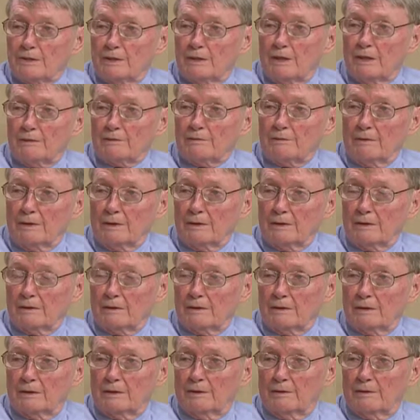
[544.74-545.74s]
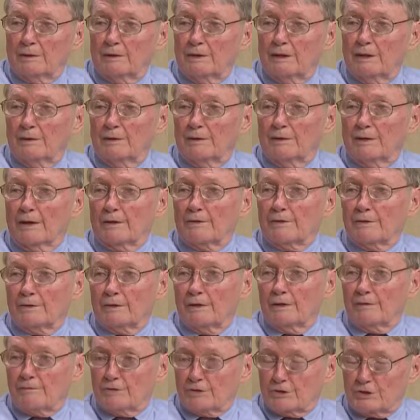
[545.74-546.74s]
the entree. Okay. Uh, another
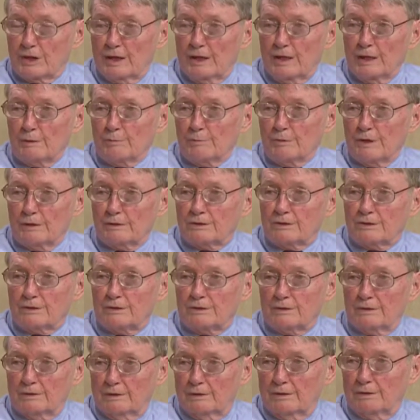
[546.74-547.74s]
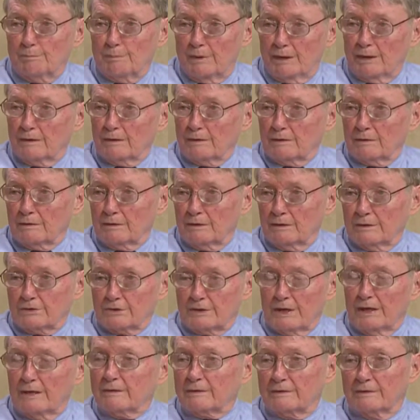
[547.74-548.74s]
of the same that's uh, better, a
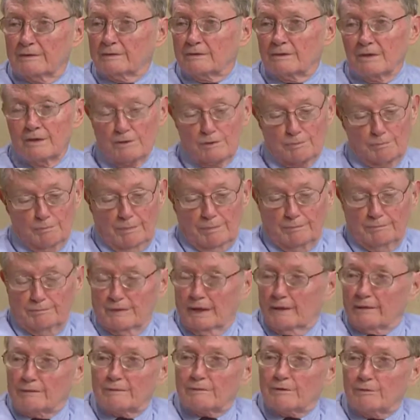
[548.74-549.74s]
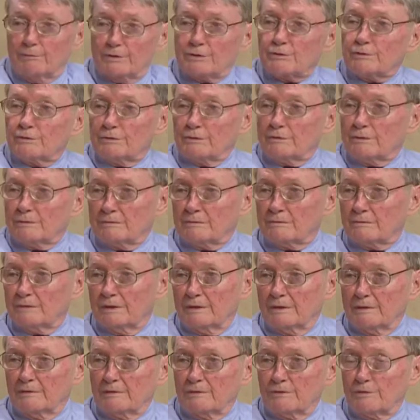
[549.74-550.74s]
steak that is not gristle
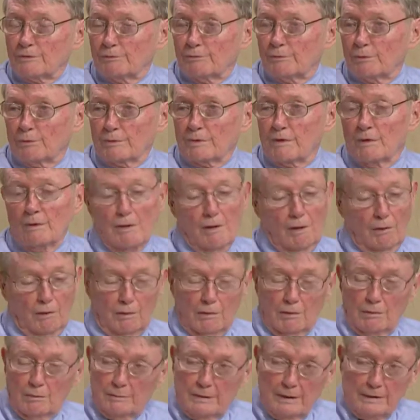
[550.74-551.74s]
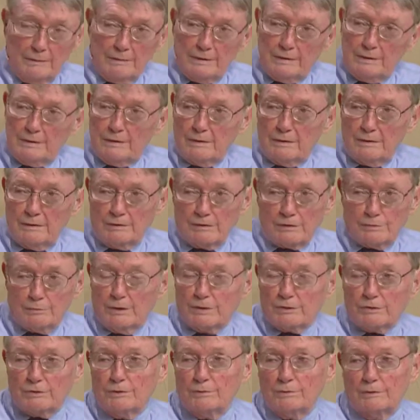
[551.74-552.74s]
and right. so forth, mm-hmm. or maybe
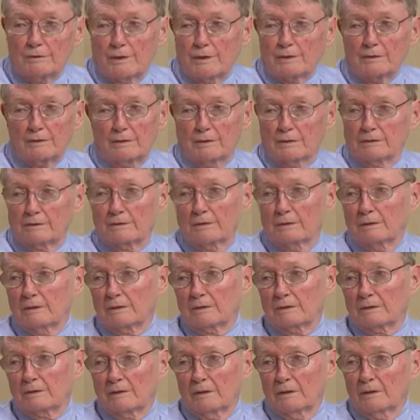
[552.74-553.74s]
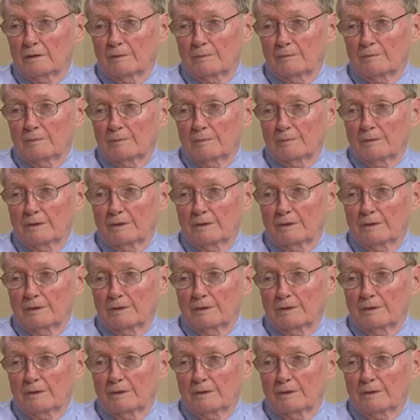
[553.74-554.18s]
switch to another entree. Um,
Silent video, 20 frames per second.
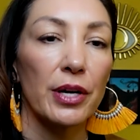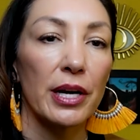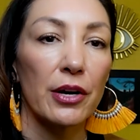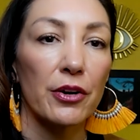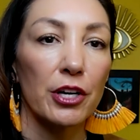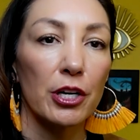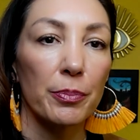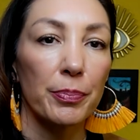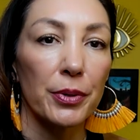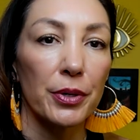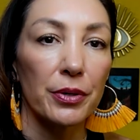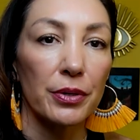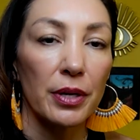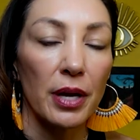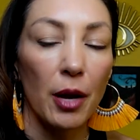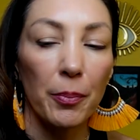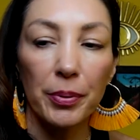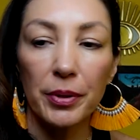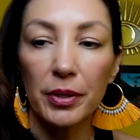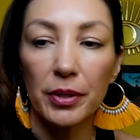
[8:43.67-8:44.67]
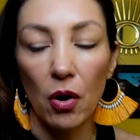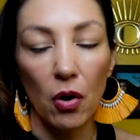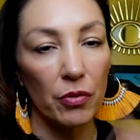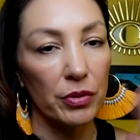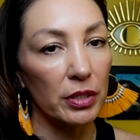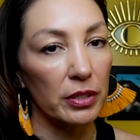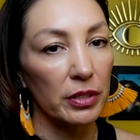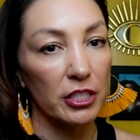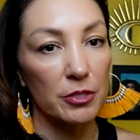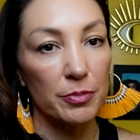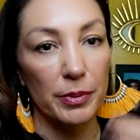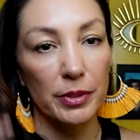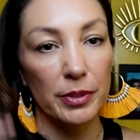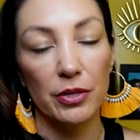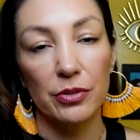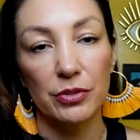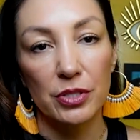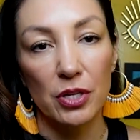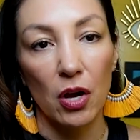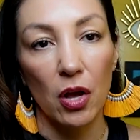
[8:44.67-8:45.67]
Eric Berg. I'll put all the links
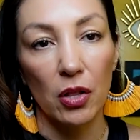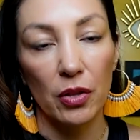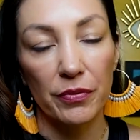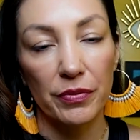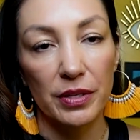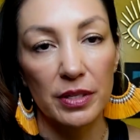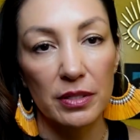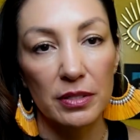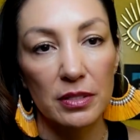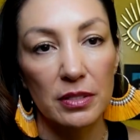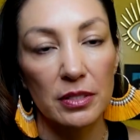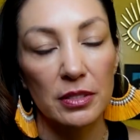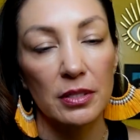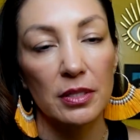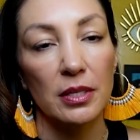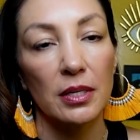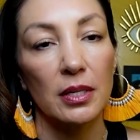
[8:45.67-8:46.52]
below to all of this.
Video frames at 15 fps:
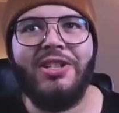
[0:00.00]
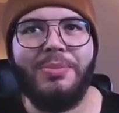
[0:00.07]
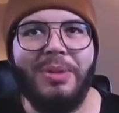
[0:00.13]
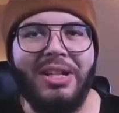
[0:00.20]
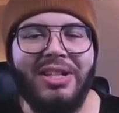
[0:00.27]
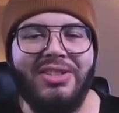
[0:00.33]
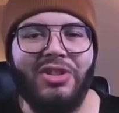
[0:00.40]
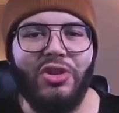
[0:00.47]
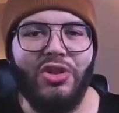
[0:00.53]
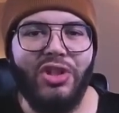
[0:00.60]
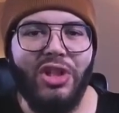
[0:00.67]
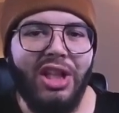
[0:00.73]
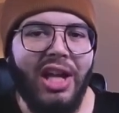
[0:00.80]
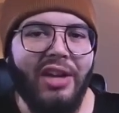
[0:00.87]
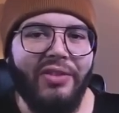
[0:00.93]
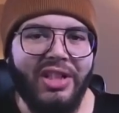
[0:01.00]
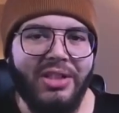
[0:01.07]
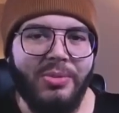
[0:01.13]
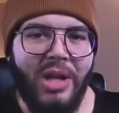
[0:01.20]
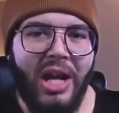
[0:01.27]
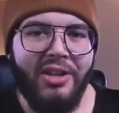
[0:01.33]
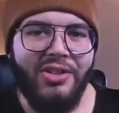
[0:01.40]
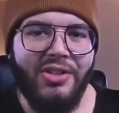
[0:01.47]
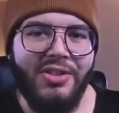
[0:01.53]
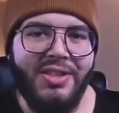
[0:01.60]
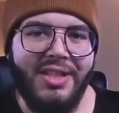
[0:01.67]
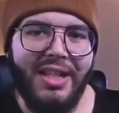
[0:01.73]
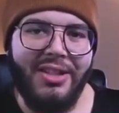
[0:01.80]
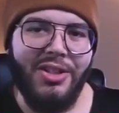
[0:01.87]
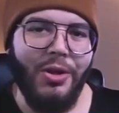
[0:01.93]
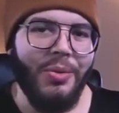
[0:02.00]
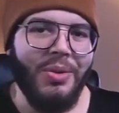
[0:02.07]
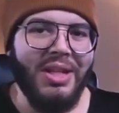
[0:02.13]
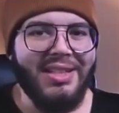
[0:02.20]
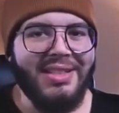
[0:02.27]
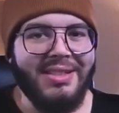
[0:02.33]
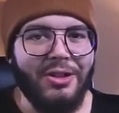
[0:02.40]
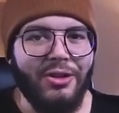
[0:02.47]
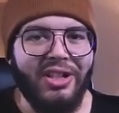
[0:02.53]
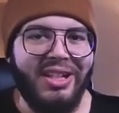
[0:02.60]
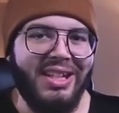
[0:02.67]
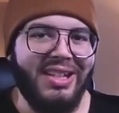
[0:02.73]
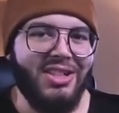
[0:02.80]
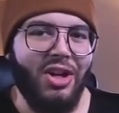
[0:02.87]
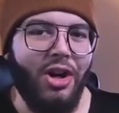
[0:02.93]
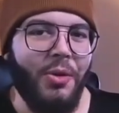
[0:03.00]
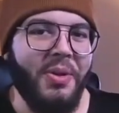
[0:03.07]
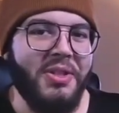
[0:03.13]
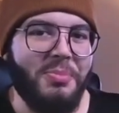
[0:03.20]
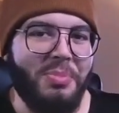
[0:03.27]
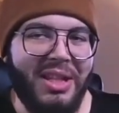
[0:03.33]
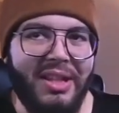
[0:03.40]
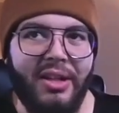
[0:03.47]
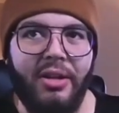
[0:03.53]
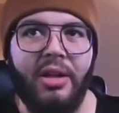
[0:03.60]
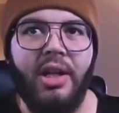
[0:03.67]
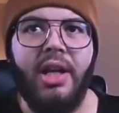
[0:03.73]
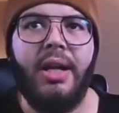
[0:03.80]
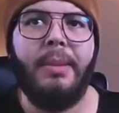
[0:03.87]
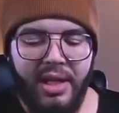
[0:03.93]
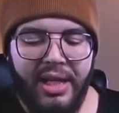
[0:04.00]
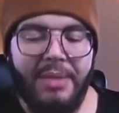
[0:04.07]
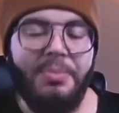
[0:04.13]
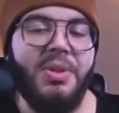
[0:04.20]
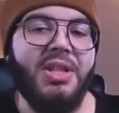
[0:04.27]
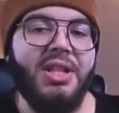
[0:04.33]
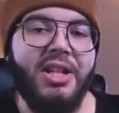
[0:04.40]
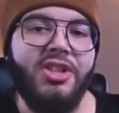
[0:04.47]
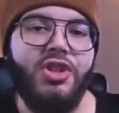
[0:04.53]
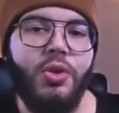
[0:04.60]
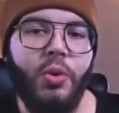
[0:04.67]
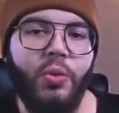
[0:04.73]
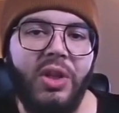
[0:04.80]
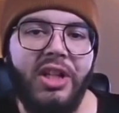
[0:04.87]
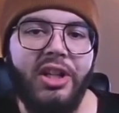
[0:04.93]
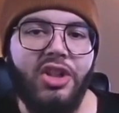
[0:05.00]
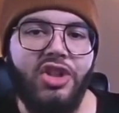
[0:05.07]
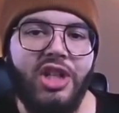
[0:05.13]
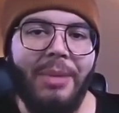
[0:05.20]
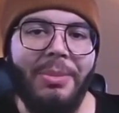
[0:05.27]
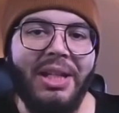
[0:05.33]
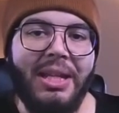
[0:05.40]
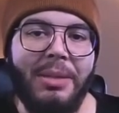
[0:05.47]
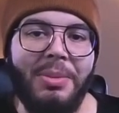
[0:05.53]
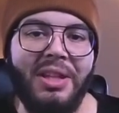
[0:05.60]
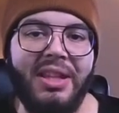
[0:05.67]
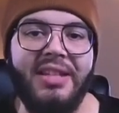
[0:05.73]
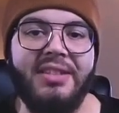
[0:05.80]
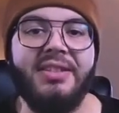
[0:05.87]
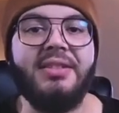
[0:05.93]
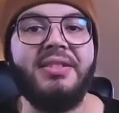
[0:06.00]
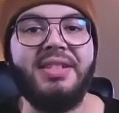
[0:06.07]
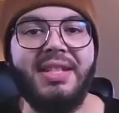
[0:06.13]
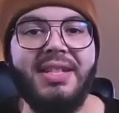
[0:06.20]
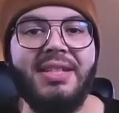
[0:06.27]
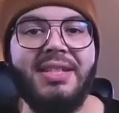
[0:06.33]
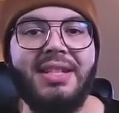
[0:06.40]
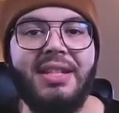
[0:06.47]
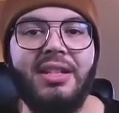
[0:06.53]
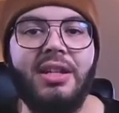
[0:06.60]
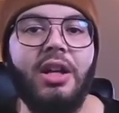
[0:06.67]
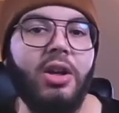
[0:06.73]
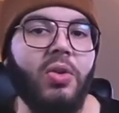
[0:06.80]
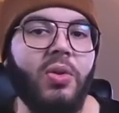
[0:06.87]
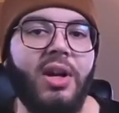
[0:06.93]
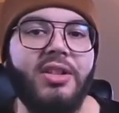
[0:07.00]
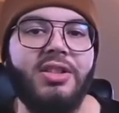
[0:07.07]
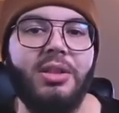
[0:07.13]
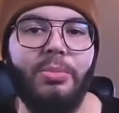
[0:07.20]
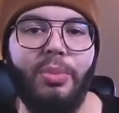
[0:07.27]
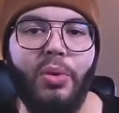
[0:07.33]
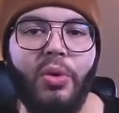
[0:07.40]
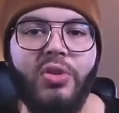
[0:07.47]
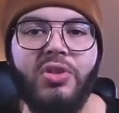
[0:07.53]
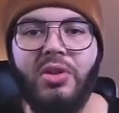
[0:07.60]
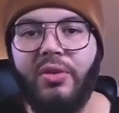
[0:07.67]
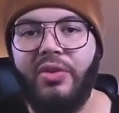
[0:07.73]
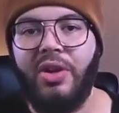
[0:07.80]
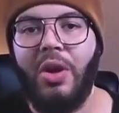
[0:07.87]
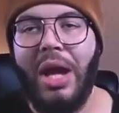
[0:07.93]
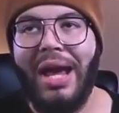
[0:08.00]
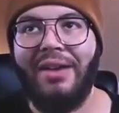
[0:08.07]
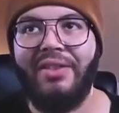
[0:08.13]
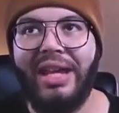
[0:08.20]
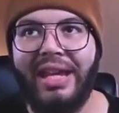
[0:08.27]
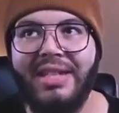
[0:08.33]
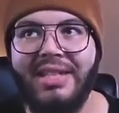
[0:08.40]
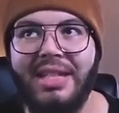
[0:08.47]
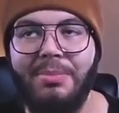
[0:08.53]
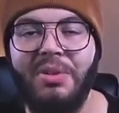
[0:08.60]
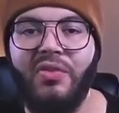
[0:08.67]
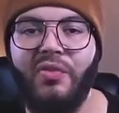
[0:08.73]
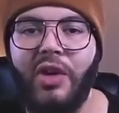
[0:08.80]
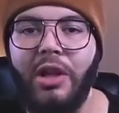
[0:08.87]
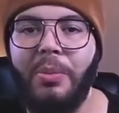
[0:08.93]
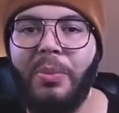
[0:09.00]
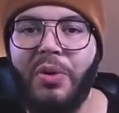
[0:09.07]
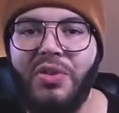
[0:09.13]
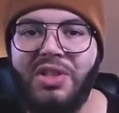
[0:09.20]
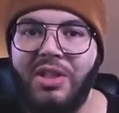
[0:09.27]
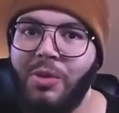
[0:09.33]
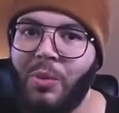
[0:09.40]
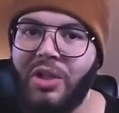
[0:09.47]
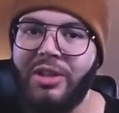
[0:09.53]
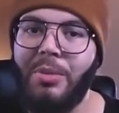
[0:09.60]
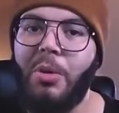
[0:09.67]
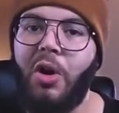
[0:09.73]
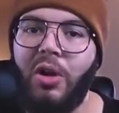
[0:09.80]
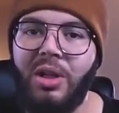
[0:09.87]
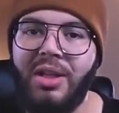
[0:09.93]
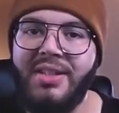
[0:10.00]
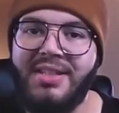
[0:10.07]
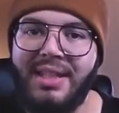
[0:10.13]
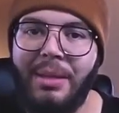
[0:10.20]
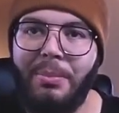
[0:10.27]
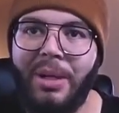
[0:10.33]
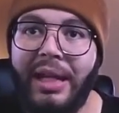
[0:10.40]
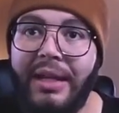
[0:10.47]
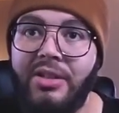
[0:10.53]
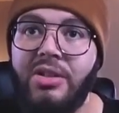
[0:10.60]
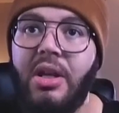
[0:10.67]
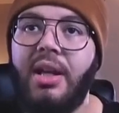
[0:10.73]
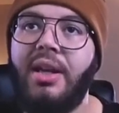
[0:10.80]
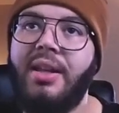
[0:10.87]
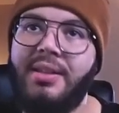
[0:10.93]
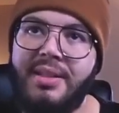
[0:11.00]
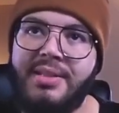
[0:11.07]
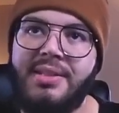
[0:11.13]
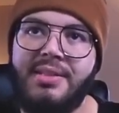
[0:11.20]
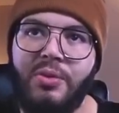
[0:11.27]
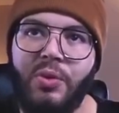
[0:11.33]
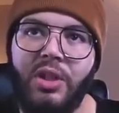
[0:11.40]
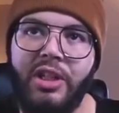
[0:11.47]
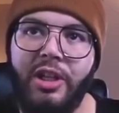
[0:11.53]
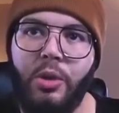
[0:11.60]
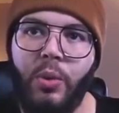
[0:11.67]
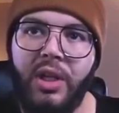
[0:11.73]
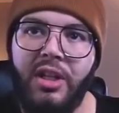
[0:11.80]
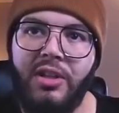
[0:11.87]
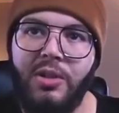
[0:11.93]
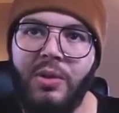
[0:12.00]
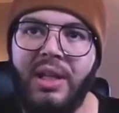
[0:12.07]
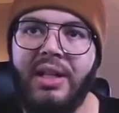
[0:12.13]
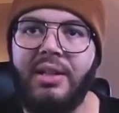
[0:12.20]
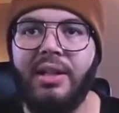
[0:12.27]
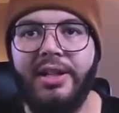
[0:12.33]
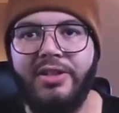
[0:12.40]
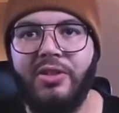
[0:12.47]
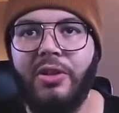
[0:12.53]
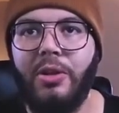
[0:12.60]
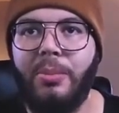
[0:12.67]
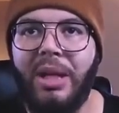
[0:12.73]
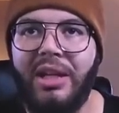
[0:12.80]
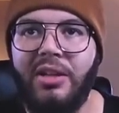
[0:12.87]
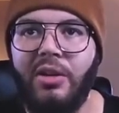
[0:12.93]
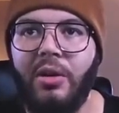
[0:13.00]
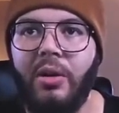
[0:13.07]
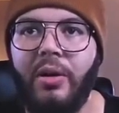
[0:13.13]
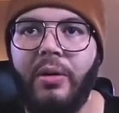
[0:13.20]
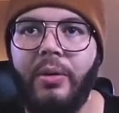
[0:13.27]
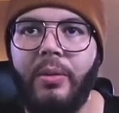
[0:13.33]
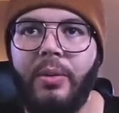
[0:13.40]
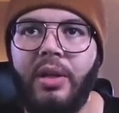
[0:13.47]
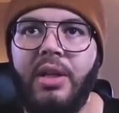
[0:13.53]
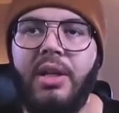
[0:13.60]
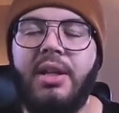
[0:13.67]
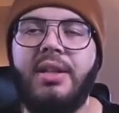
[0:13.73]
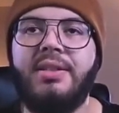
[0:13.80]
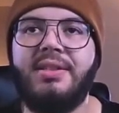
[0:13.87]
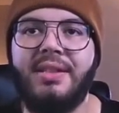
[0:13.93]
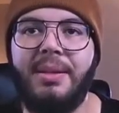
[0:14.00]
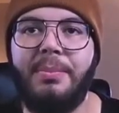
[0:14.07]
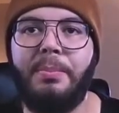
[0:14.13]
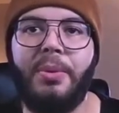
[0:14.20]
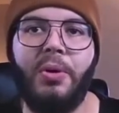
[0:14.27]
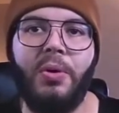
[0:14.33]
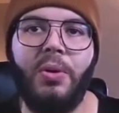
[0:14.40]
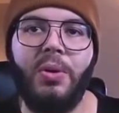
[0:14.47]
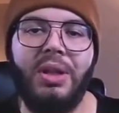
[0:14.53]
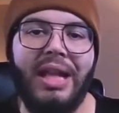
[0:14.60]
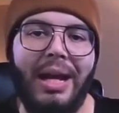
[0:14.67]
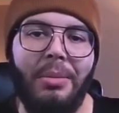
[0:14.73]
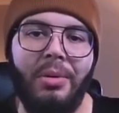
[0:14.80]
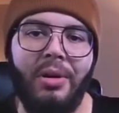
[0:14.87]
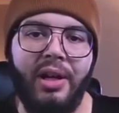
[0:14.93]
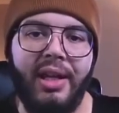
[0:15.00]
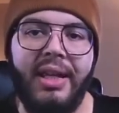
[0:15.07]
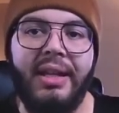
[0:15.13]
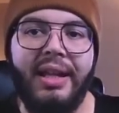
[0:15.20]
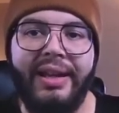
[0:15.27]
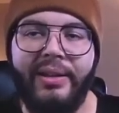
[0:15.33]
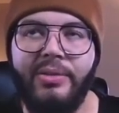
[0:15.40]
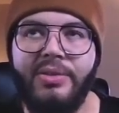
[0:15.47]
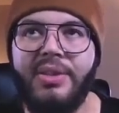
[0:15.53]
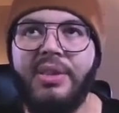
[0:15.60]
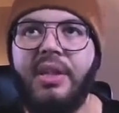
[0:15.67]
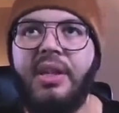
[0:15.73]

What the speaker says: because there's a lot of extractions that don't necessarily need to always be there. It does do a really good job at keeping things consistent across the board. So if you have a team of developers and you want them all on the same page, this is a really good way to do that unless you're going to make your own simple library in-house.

◆ ◆ ◆ ◆

AIM OF THE EXERCISE: Within this data, count the lines that include the string "frames" and write the number with nothing else.

OUTPUT FOR THIS EXERCISE: 2